DecemberDiana · 19/12/2020 12:34

No use getting annoyed about it. (I understand your feelings though.)

Your husband had done a good thing for the kids. He sounds dependable and thoughtful. Focus on that and you ll be happier.

Sewsosew · 19/12/2020 12:35

@Trizzledizzle my PIL were actually very working class and didn’t have much themselves. Which made it much worse. What’s even worse is BIL/SILs in laws are very well off, they never dared ask them.

DecemberDiana · 19/12/2020 12:42

Oh and just buy for the kids in future anyway. Or a token box of chocolates, I wouldn't be subsidising an adult.

Spidey66 · 19/12/2020 12:54

I agree with you, OP. But you must remember this is MN, where nobody is allowed to have negative opinions of others, even if they have no intention of voicing them.

Billben · 19/12/2020 13:04

I’m with you OP. I’ve got absolutely no sympathy when people like your SIL are pleading poverty. Yes, we all have different priorities. So don’t come moaning to me when your priority is to spend your money on what I consider tat and you have no money left.
The truth is, a lot of people pleading poverty would have a lot more money in their pocket if they sorted their priorities out. But why should they? The taxpayer will just bail them out.

ShopoholicIn · 19/12/2020 13:32

I understand what you mean and any other given time i would have been irked as well , but many people this year are spending more on Xmas as they feel this is the only time of the year they can meet their family and have a merry Xmas as don't know what lies ahead and had been a disappointing year overall. Also, is it not possible that the boxes are big but the gifts inside aren't very expensive?

Scr00gy · 19/12/2020 14:04

ShopoholicIn

I actually said I DON'T know that's wrapped up, but that the things I can see, the tree, the new decorations and outdoor inflatable things and light statues, probably amount to the cost of the laptop. Some things, like the reindeer, are from John Lewis.

Anyway, I've decided to pull an Elsa and Let It Go Grin

OP posts:
ShopoholicIn · 21/12/2020 03:34

@Scr00gy

Aah ok.. Yes perhaps best to let it goGrin

PastaPins · 21/12/2020 04:44

It's none of your business?

nosswith · 21/12/2020 08:32

Money management is a skill. Martyn Lewis should be commended for raising its profile. Some people are financially illiterate, some who claim to be broke are not in reality but whingers, some I think spend a lot because they are unable to say no to child 'pester power'.

Given the number of people in this country who have real poverty, I hope your SIL is only saying this to you. Perhaps suggest she watches the programme on Marcus Rashford's campaign tonight.

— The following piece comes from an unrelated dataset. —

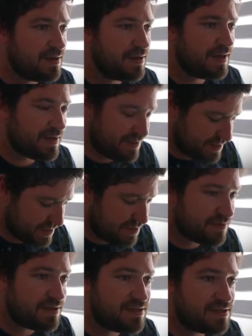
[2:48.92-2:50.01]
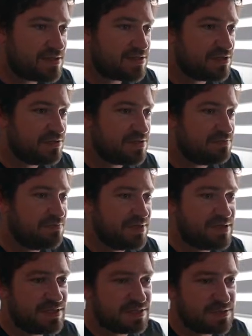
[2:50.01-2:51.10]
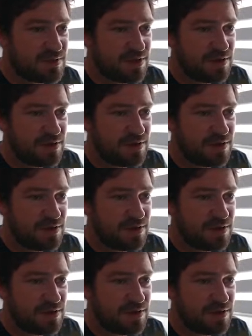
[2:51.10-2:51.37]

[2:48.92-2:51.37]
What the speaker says: Yeah, check out, this school is busy. There's quite a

OoohTheStatsDontLie · 21/12/2020 08:37

Surprised at these responses. Yes it would surely annoy most people to see their nieces and nephews go without something they need for their education, while their parent buys them endless rounds of tat. Yea everyone needs some christmas cheer but buying endless new amounts of tat every year isnt something that children need, and the thought of them falling behind at school so they can have an inflatable santa this year instead of last year inflatable snowman or something is really sad. Yanbu to be frustrated in my opinion.